When Vincent arrived at the Salon the next day he found a group of miners’ wives and daughters awaiting him. They had on their black blouses, long black skirts and blue kerchiefs over their heads. All were carrying sacks.

“Monsieur Vincent, I have brought a sack for you,” cried Verney’s young daughter. “You must fill one, too.”

They climbed through the maze of circuitous alleys formed by the miners’ huts, passed the Denis bakery at the top of the hill, struck out across the field in the centre of which sat Marcasse, and skirted the walls of the buildings until they reached the black terril pyramid at the rear. Here they deployed, each one attacking the mountain from a different angle, climbing up its sides like tiny insects swarming over a dead log.

“You must go to the top before you will find any coal, Monsieur Vincent,” said Mademoiselle Verney. “We have been picking the bottom of the heap clean for years. Come along, I’ll show you which is the coal.”

She scrambled up the black slope like a young goat, but Vincent had to go up most of the way on his hands and knees, for the stuff under his feet kept sliding away from him. Mademoiselle Verney scrambled on ahead, squatted on her haunches, and threw little pieces of caked mud at Vincent teasingly. She was a pretty girl with good colour in her cheeks and an alert, vivacious manner; Verney had been made a foreman when she was seven, and she had never seen the inside of a mine.

“Come along, Monsieur Vincent,” she cried, “Or you will be the last to get your sack filled!” This was an excursion for her; the company sold Verney fair coal at reduced rates.

They could not go altogether to the top for the little cars were dumping their loads of waste, first down one side, then down the other with mechanical regularity. It was no easy task to find coal on that pyramid. Mademoiselle Verney showed Vincent how to scoop up the terril in his hands and let the mud, rocks, clay and other foreign substances slip through his fingers. The amount of coal that escaped the company was negligible. The only thing the miners’ wives ever found was a sort of shale composite which could not be sold in the commercial market. The terril was wet from the snow and rain, and soon Vincent’s hands were scratched and cut, but he managed to get a quarter of a sackful of what he hoped was coal by the time the women had nearly filled theirs.

Each of the women left her sack at the Salon and rushed home to prepare the family supper, but not before promising to come to services that night and bring her family. Mademoiselle Verney invited Vincent home to share their supper, and he accepted with alacrity. The Verney house had two complete rooms; the stove, cooking equipment, and tableware in one room, the family beds in the other. Despite the fact that Jacques was fairly well off there was no soap in the house, for as Vincent had learned, soap was an impossible luxury for the Borains. From the time that the boy begins to descend the charbonnage and the girl begins to ascend the terril until the day they die, the Borains never completely get the coal-dust off their faces.

Mademoiselle Verney put a pan of cold water out in the street for Vincent. He scrubbed up as best he could. He did not know how well he had succeeded, but as he sat opposite the young girl and saw the black streaks from the coal-dust and smoke still lining her face, he realized that he must look as she did. Mademoiselle Verney chatted gaily all through the supper.

“You know, Monsieur Vincent,” said Jacques, “you have been in Petit Wasmes almost two months now, and yet you really don’t know the Borinage.”

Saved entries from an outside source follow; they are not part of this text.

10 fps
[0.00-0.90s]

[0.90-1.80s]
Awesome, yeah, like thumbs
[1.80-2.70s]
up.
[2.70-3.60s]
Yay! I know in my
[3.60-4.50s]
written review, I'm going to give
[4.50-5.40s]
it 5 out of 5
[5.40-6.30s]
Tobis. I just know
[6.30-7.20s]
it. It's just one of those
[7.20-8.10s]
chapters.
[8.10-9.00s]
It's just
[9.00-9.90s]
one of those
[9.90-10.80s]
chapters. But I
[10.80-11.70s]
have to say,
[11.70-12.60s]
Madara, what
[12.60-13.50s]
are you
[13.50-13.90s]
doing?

“It is true, Monsieur Verney,” replied Vincent in all humility, “but I think I am slowly coming to understand the people.”

“I don’t mean that,” said Jacques, plucking a long antenna out of his nose and looking at it with interest. “I mean you have only seen our life above ground. That is not important. We merely sleep above ground. If you would understand what our lives are like, you must descend one of the mines and see how we work from three in the morning until four in the afternoon.”

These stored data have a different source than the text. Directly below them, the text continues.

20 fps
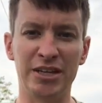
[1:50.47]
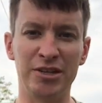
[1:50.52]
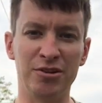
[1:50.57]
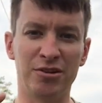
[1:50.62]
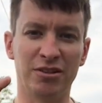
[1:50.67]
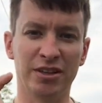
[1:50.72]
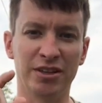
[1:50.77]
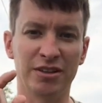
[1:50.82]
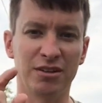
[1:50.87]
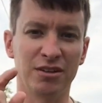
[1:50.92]
and you
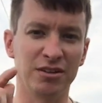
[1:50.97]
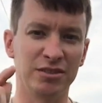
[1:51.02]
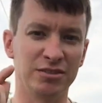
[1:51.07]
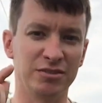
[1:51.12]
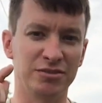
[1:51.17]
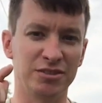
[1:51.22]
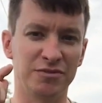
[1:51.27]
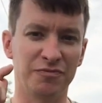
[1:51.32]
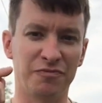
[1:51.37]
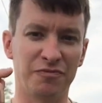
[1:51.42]
click
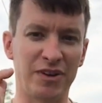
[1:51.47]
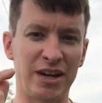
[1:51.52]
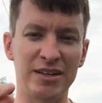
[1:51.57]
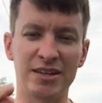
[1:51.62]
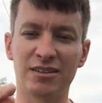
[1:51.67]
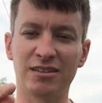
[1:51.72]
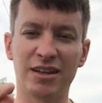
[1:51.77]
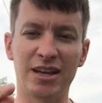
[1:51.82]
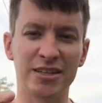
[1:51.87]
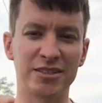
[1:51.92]
on
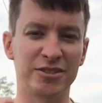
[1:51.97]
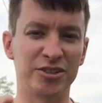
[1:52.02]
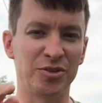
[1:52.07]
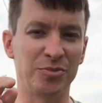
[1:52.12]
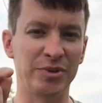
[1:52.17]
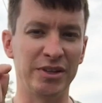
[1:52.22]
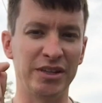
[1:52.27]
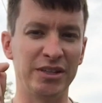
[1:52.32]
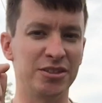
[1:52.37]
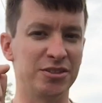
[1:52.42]
find a class near
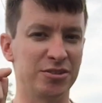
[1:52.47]
me,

“I am very eager to go down,” said Vincent, “but can I get permission from the company?”

“I already have asked for you,” replied Jacques, holding a cube of sugar in his mouth and letting the tepid, inky, bitter coffee pour over it and down his throat. “Tomorrow I descend Marcasse for safety inspection. Be in front of the Denis house at a quarter before three in the morning and I will pick you up.”

The entire family accompanied Vincent to the Salon, but on the way over, Jacques, who had appeared so well and expansive in his warm house, shrivelled up with a violent cough and had to go home again. When Vincent arrived at the Salon he found Henri Decrucq already there, dragging his dead leg after him and tinkering with the stove.